Neyse, evden çıkmaya karar verdim ve evde yünden mamul ne varsa üstüme geçirdim.
İndim garaja, aman yarabbi, etraf Alaska’dan hallice...
Alt tarafı sinemaya gideceğim ama önce kar küreme çalışması yapmam, belediyeyi arayıp tuz kamyonu filan istemem lazım.
SJP’ı görmek uğruna Duman CD’mi kurban ettim. Otomobilimin camlarını kaplamış kar ve buzu CD kabını mala olarak kullanmak suretiyle temizledim.

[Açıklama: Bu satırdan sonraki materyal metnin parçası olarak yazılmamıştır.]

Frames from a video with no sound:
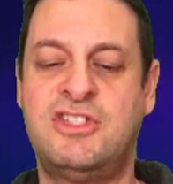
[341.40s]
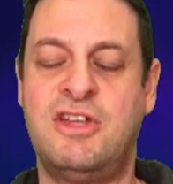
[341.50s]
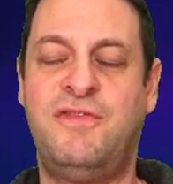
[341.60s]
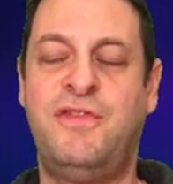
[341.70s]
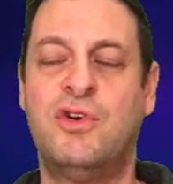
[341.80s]
just
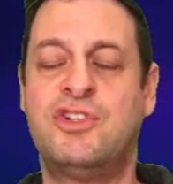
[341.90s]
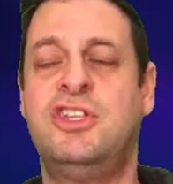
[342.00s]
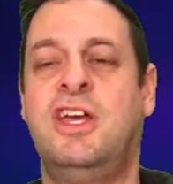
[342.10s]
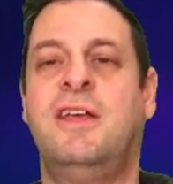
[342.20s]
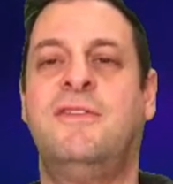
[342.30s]

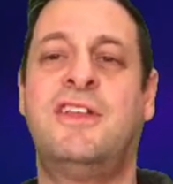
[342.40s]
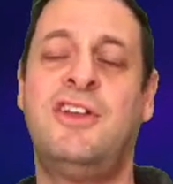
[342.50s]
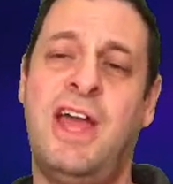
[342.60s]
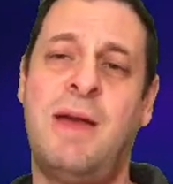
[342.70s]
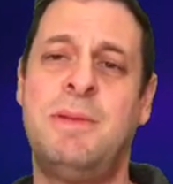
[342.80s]
unfortunate. If the
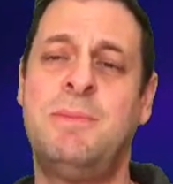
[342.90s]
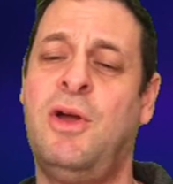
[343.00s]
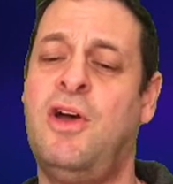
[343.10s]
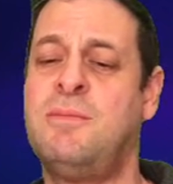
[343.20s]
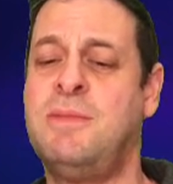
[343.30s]
guy hadn't been
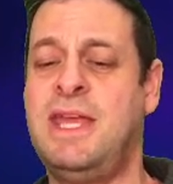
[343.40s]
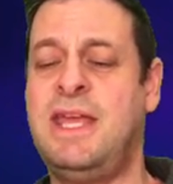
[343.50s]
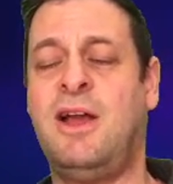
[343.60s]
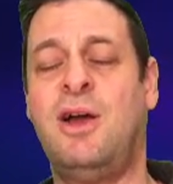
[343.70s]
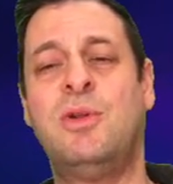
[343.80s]
behind
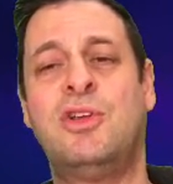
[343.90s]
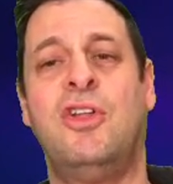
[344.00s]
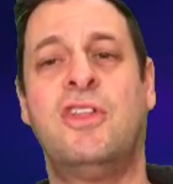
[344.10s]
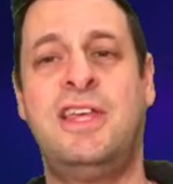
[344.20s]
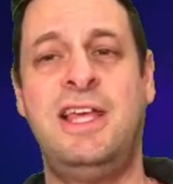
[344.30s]
me, I would have
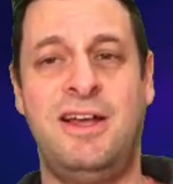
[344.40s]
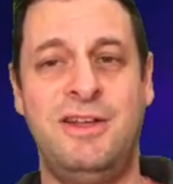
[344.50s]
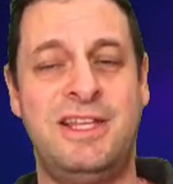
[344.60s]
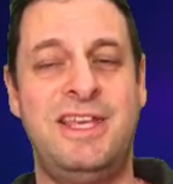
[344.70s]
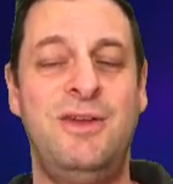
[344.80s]
got the kill.
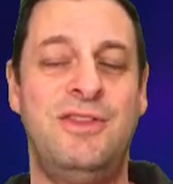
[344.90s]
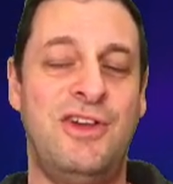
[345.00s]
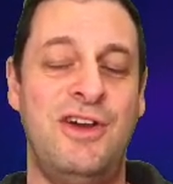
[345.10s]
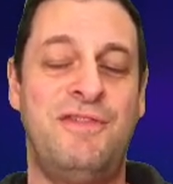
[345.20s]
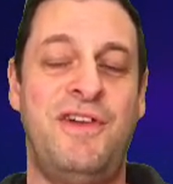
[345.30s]
I'd have killed the
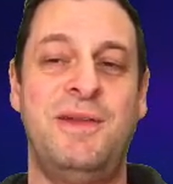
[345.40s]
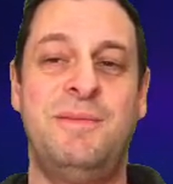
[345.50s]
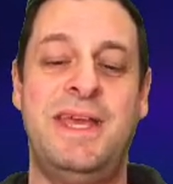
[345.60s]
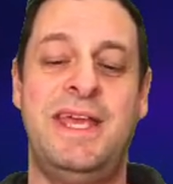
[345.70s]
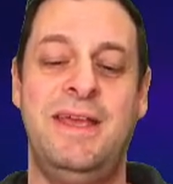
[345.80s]
guy in front of
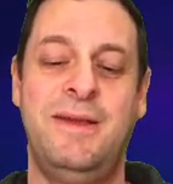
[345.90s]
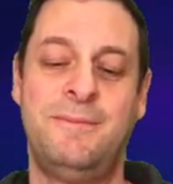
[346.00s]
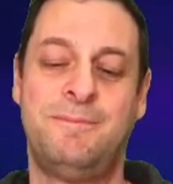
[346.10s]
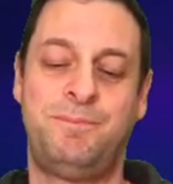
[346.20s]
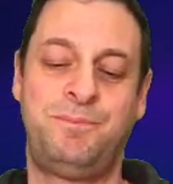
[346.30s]
me.
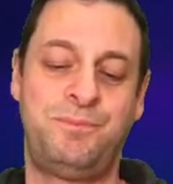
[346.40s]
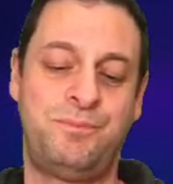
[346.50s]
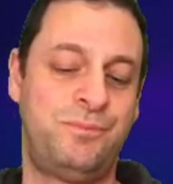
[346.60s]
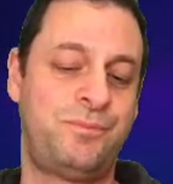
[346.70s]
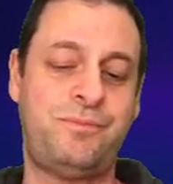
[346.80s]

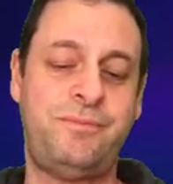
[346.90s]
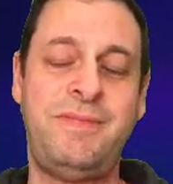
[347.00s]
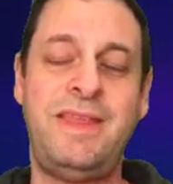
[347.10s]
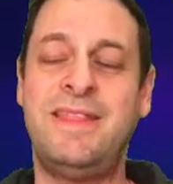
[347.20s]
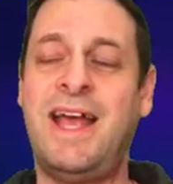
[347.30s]

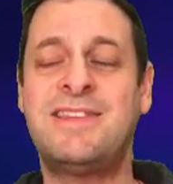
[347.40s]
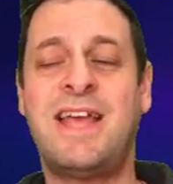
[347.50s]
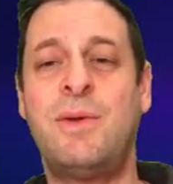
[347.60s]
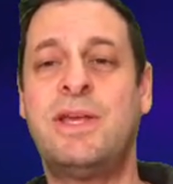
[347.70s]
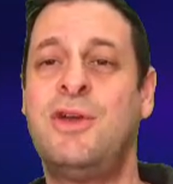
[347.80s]
That's
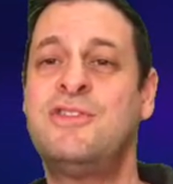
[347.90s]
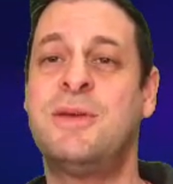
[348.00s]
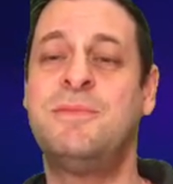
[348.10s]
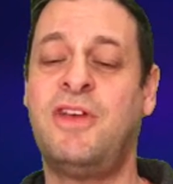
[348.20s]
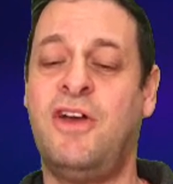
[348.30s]
how it goes
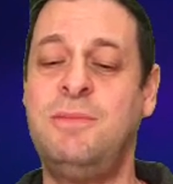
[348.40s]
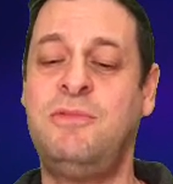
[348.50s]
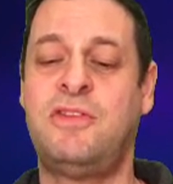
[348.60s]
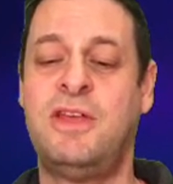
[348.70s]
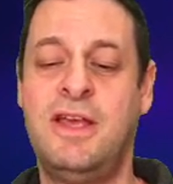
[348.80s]

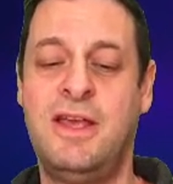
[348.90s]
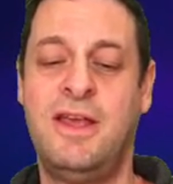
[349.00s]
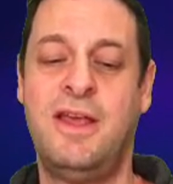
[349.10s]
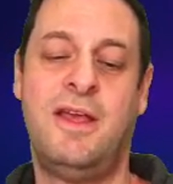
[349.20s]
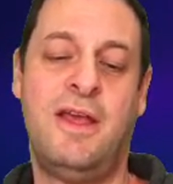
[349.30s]
sometimes.
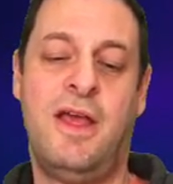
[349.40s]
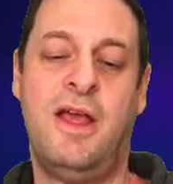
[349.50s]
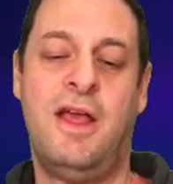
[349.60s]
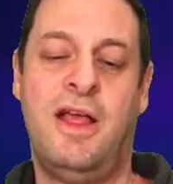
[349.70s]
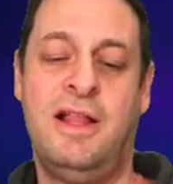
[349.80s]

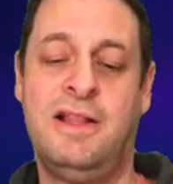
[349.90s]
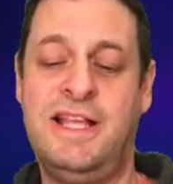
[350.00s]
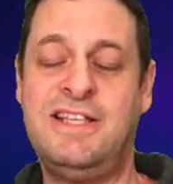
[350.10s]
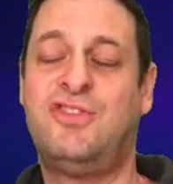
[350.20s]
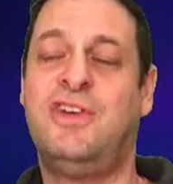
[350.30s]

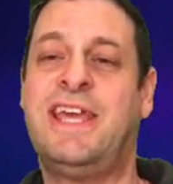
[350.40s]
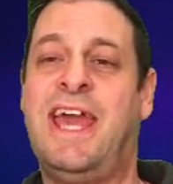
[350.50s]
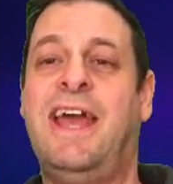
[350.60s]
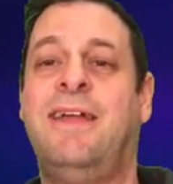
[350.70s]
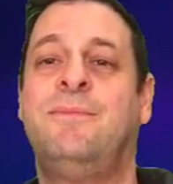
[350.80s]
Let's try and
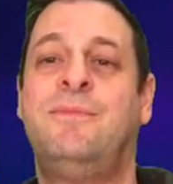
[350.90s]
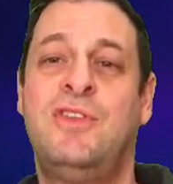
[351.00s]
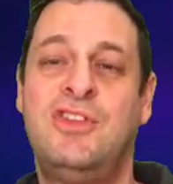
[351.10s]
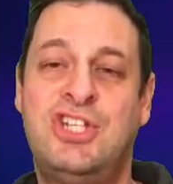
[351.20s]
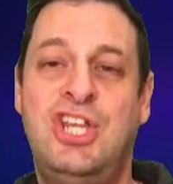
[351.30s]
get
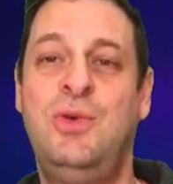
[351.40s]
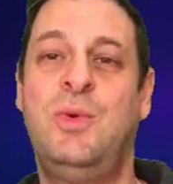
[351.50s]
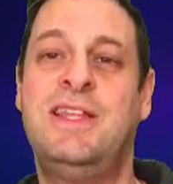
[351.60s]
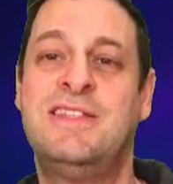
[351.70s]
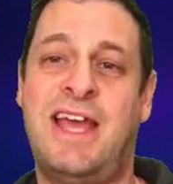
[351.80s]
two
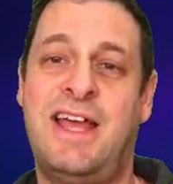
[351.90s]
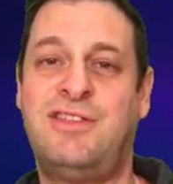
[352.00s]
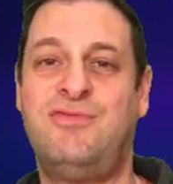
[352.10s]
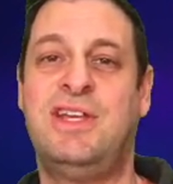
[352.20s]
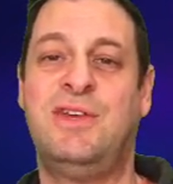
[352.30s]
wins out of
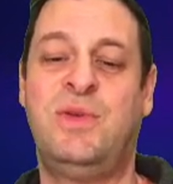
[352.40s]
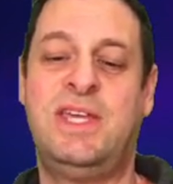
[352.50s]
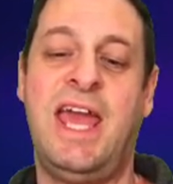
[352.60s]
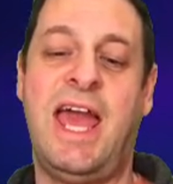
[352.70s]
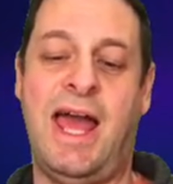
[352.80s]
three if we
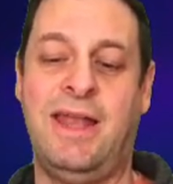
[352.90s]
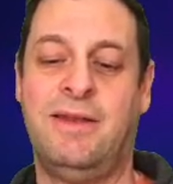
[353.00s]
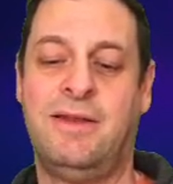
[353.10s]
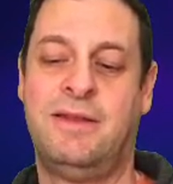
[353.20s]
can.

Ellerim morardı, donu-donuveriyordum ama olsun. SJP’a canım feda.
Bu kar savaşını 09.00 seansına yetişmek için veriyorum bu arada.

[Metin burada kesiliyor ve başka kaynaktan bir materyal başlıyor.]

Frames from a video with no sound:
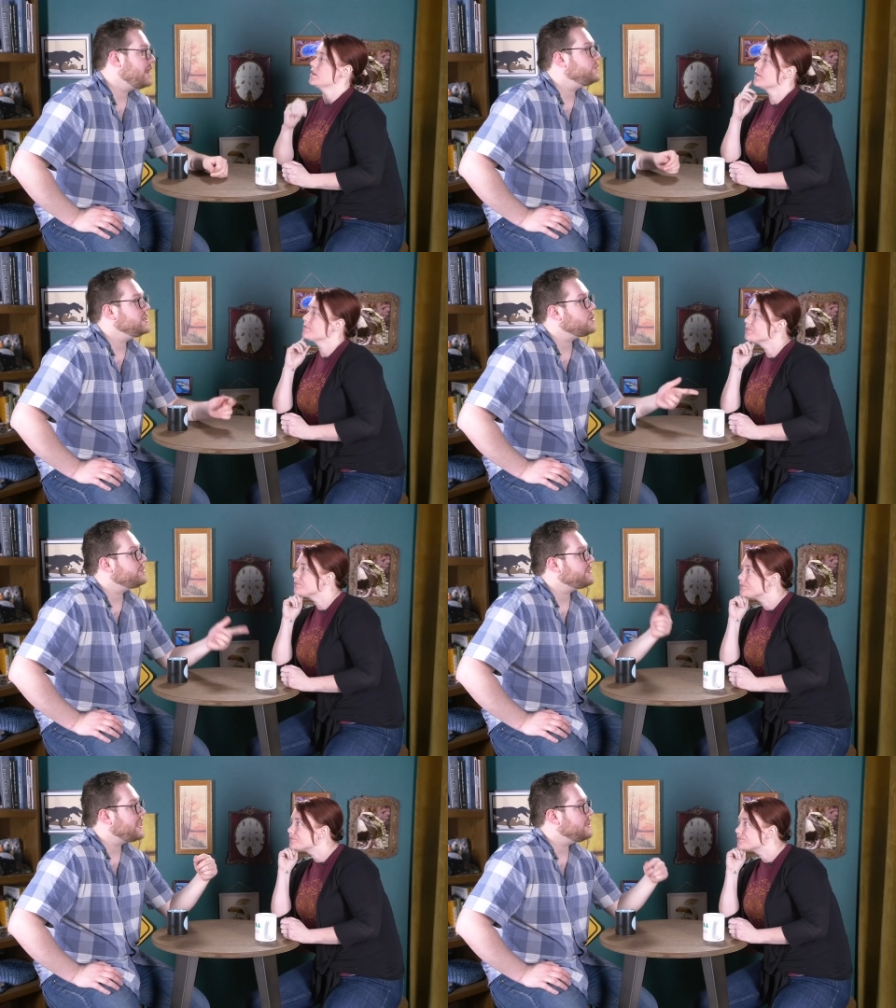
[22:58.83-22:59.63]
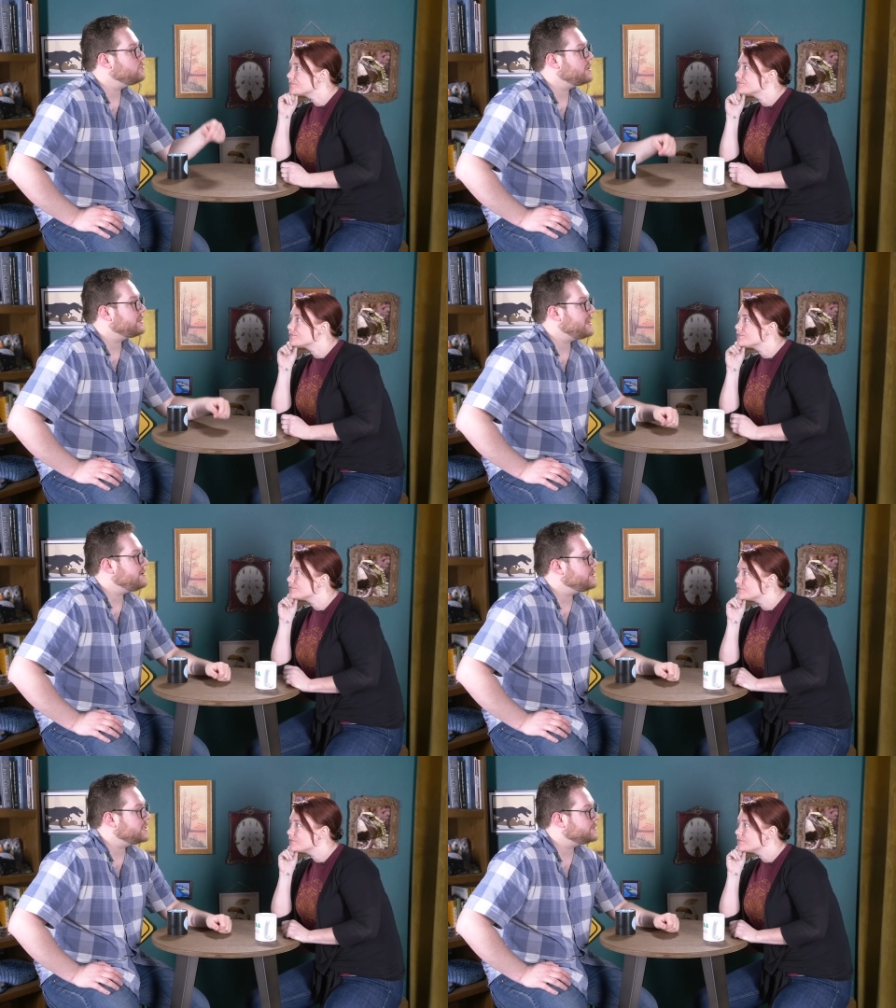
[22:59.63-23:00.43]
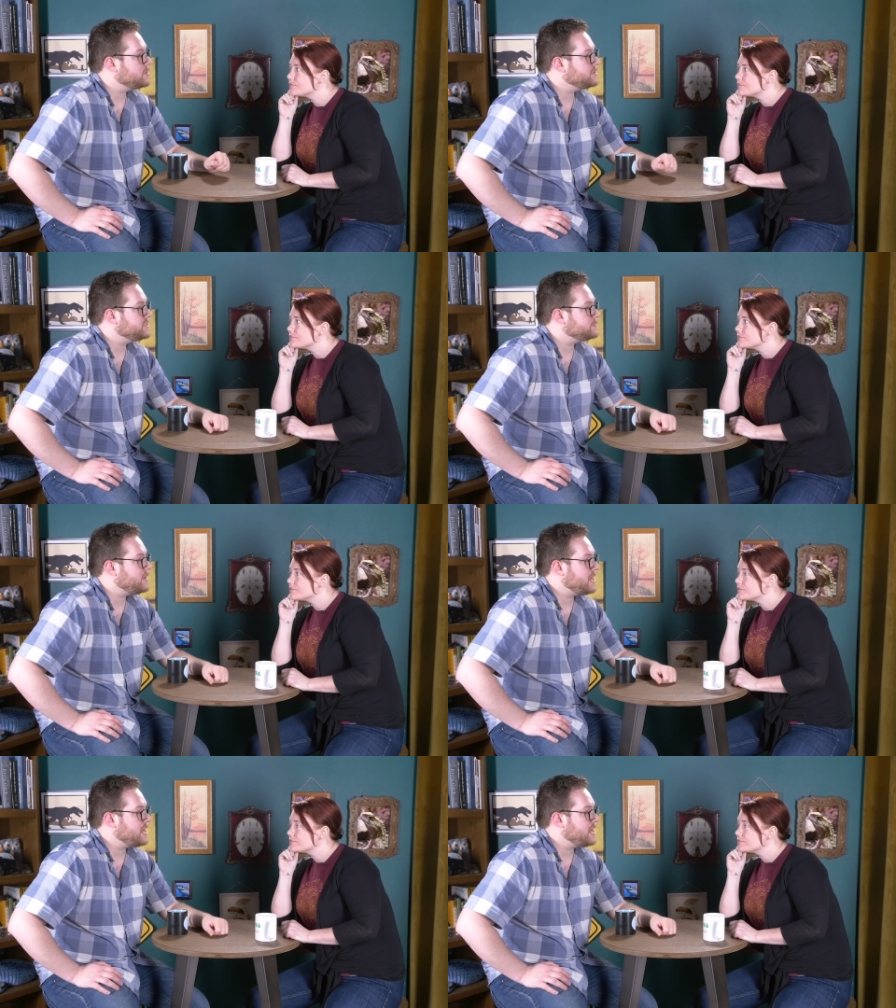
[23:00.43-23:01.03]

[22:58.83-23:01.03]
How do we know that they what they even experience is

Neticede yetiştim yetişmesine de... şöyle bir sıkıntı oldu: Eğer bir filmi izlerken telefonumdan twitter’a bakma isteği uyanıyorsa ya da maillerimi kontrol ediyorsam, ben o filmin arkasından konuşur, dedikodusunu yaparım arkadaş!
Şu hayatta en çok “oynadığı role yapışmış” insan kimdir derseniz, o kişi Sarah Jessica’nın ta kendisidir. Hangi filmde oynarsa oynasın, “Carrie Bradshaw” kılıfından çıkmıyor...
Ya da biz mi çıkaramıyoruz acaba?
Yine şaşırmadım, filmde Meryl isimli bir emlakçıyı canlandırıyor ama... Yok, yok, bildiğin Carrie bu...
Mimikler, tavırlar, konuşması... Aynı Carrie! Fakat bu defa yazar değil, emlakçı olmuş, öyle söyleyeyim. Bu filmde de Carrie’nin yazar değil de, emlakçı olarak maceralarını izliyoruz sanki.
Hani bizim “Ayşegül” serisi var ya çocuk kitabı... Biraz o hesap.
Sarah Jessica’yı Monster’daki Charlize Theron ya da Precious’taki Mariah Carey gibi şok edici bir karakterde görmek istiyor artık bünye... Did You Hear About the Morgans, Love Actually ya da Holiday gibi tekrar tekrar izlenebilecek bir romantik komedi sayılmaz ama SJP hatrına izlenir bence...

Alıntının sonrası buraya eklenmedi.